Peeling the onion: the philosophical core. The philosophy underlining W&M’s diversity initiatives analyzes higher education in terms of systemic inequities in power. Thus, being “inclusive,” according to Dewsbury, requires implementing “inclusive pedagogy,” a philosophy that places the burden of responsibility on institutions and faculty “to specifically understand how conventional pedagogies generate inequity.”

Traditional teaching of historically marginalized groups, he writes, “creates an artificial sociocultural hierarchy, arbitrarily assigning the dominant culture (the group currently being well served), a normative status to which the marginalized must aspire.”

A “pedagogy of the oppressed,” according to Dewsbury, seeks to achieve equity between groups that “may require deep alterations of the power structure that exists at any given time.” Pedagogy should consider “the systemic problems” that URM students encounter.
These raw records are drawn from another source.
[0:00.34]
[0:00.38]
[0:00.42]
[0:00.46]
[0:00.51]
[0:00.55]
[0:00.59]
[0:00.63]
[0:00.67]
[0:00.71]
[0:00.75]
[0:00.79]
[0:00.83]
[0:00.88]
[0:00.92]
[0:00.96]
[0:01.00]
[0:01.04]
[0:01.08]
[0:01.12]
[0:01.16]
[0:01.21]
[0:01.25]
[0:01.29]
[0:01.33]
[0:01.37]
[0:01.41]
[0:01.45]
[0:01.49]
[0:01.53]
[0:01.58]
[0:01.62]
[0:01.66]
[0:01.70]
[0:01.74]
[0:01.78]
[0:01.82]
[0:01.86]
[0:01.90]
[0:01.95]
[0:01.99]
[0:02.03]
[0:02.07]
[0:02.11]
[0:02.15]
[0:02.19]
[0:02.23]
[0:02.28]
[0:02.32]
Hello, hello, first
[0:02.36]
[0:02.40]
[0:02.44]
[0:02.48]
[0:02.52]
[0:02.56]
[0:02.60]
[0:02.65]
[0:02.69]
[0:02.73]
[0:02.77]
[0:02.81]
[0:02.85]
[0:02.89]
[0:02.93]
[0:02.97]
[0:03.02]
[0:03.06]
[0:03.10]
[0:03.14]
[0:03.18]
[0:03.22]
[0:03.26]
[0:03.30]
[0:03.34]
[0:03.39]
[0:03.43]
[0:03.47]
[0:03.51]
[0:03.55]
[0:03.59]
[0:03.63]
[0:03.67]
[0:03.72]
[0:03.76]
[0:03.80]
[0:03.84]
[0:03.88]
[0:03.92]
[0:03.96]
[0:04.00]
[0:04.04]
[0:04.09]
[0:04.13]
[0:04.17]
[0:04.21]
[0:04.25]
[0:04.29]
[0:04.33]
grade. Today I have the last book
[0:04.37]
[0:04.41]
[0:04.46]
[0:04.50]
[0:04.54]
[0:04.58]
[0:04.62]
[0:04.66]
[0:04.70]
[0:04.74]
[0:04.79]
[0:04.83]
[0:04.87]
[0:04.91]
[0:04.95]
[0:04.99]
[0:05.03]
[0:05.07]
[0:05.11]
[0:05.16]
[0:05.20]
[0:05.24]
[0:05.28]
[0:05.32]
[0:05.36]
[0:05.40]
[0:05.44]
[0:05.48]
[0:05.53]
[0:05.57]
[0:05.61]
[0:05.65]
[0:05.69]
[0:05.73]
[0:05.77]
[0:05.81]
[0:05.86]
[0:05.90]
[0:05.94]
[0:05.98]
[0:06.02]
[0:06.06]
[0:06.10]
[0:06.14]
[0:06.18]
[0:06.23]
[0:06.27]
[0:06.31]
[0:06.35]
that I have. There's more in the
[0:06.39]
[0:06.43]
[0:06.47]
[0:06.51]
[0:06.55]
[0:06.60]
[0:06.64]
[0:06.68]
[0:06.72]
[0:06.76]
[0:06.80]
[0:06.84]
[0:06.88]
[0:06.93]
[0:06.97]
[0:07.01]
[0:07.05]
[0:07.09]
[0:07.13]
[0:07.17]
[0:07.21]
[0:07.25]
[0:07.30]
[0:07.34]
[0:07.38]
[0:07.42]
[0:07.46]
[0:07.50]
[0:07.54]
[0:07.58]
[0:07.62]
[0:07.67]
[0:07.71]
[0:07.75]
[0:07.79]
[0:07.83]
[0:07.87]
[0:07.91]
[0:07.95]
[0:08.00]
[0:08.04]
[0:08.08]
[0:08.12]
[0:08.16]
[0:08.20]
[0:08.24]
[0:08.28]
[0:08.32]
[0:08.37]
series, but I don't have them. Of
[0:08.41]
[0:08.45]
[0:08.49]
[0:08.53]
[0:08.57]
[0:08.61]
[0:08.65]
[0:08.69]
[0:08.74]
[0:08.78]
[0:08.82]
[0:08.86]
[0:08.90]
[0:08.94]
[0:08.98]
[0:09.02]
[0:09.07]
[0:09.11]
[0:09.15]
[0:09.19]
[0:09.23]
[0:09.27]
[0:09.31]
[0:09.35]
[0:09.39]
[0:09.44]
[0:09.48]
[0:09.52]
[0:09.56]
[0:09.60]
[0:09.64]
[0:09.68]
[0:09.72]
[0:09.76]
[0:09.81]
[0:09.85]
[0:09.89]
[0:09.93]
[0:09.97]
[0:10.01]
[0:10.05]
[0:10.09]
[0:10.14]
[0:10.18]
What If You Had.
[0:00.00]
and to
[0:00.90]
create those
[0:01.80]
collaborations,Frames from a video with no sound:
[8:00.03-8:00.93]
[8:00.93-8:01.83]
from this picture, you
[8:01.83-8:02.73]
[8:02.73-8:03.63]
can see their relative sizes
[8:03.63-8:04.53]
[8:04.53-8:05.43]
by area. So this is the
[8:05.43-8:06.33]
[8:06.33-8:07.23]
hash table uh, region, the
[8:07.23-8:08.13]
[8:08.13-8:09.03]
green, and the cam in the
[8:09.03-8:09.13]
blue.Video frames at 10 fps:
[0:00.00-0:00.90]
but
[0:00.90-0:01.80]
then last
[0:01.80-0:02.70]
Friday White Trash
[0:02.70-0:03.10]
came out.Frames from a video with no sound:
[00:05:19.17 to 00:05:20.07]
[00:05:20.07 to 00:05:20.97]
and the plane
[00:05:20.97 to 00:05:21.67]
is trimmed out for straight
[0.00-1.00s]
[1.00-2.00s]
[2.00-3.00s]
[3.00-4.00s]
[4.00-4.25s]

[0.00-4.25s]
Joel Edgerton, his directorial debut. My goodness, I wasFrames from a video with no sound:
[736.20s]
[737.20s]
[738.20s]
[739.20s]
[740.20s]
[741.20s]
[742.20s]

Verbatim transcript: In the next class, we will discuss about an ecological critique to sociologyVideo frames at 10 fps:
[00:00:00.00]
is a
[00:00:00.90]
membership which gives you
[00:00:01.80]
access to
Dewsbury goes on to explore the meaning of “belonging,” the new catch-word at W&M. “‘Sense of belonging’ only makes sense as a concept when the normative culture serving as a reference point is clearly defined. If the reference point of ‘belonging’ is being ‘American,’ then the challenge is figuring out what this label actually means…. Any consideration of the concept of ‘belonging’ must include an examination of the overall social structure of the local community.”

DEI in practice. Every organization has a formal culture, as embodied in its written documents, and an informal culture, which reflects the way people actually interact with one another. William & Mary is no different. In practice DEI brooks no dissent. While Rowe opines that demographically diverse student bodies allow more diverse viewpoints to flourish, the reality is that intellectual diversity is stifled. Few students or faculty feel free to express opposing viewpoints regarding social-justice ideas that permeate every nook and cranny of academic life. The diversity statements ensure that political views will become even more monochromatic as only those with Woke views are hired and promoted.

In writing this article, I consulted with two professors who asked to remain anonymous for fear of career-jeopardizing retribution. Needless to say, if they were unwilling to speak for attribution, they also are hesitant to express openly their critique of DEI, diversity statements, and the meaning of “belonging” in university settings.

Only members of a so-called oppressed group can authentically communicate the ills caused by systemic oppression against that group, one professor told me.

A URM’s “lived experience” cannot be questioned. Nobody else’s lived experience matters. 

“There is just no way to raise your hand and say, ‘I’m not sure that’s right,’ or ‘What evidence do we have that structural racism is rampant on campus,” says the other faculty member. “Leadership has gone all in on this theory. It is designed to upend the current structure and replace it with something that reduces the relevance of merit, something that emphasizes group identity as central to all things, and something that will not tolerate any differences in outcomes across ill-defined groups.”

Wokeism is totalitarian in the sense that it encompasses every aspect of human activity, and it is inherently intolerant. It demands submission and conformity.

The professors point to the Education School’s diversity statement, which states openly the aim of expunging “unacceptable” views (my bold):

We are resolved to explicitly and publicly affirm our identity as an anti-racist school of education, with the expectation that any value or perspective counter to this point is unacceptable and we will take every conceivable effort to remove them from our community.

As the old generation of scholars with diverse ways is replaced with equity statement-vetted younger faculty members, ideological conformity will be complete. The only permissible discourse will be between various flavors of Left-wing orthodoxy. And Rowe’s goal of creating “a community that allows that difference to thrive” will be rendered a travesty.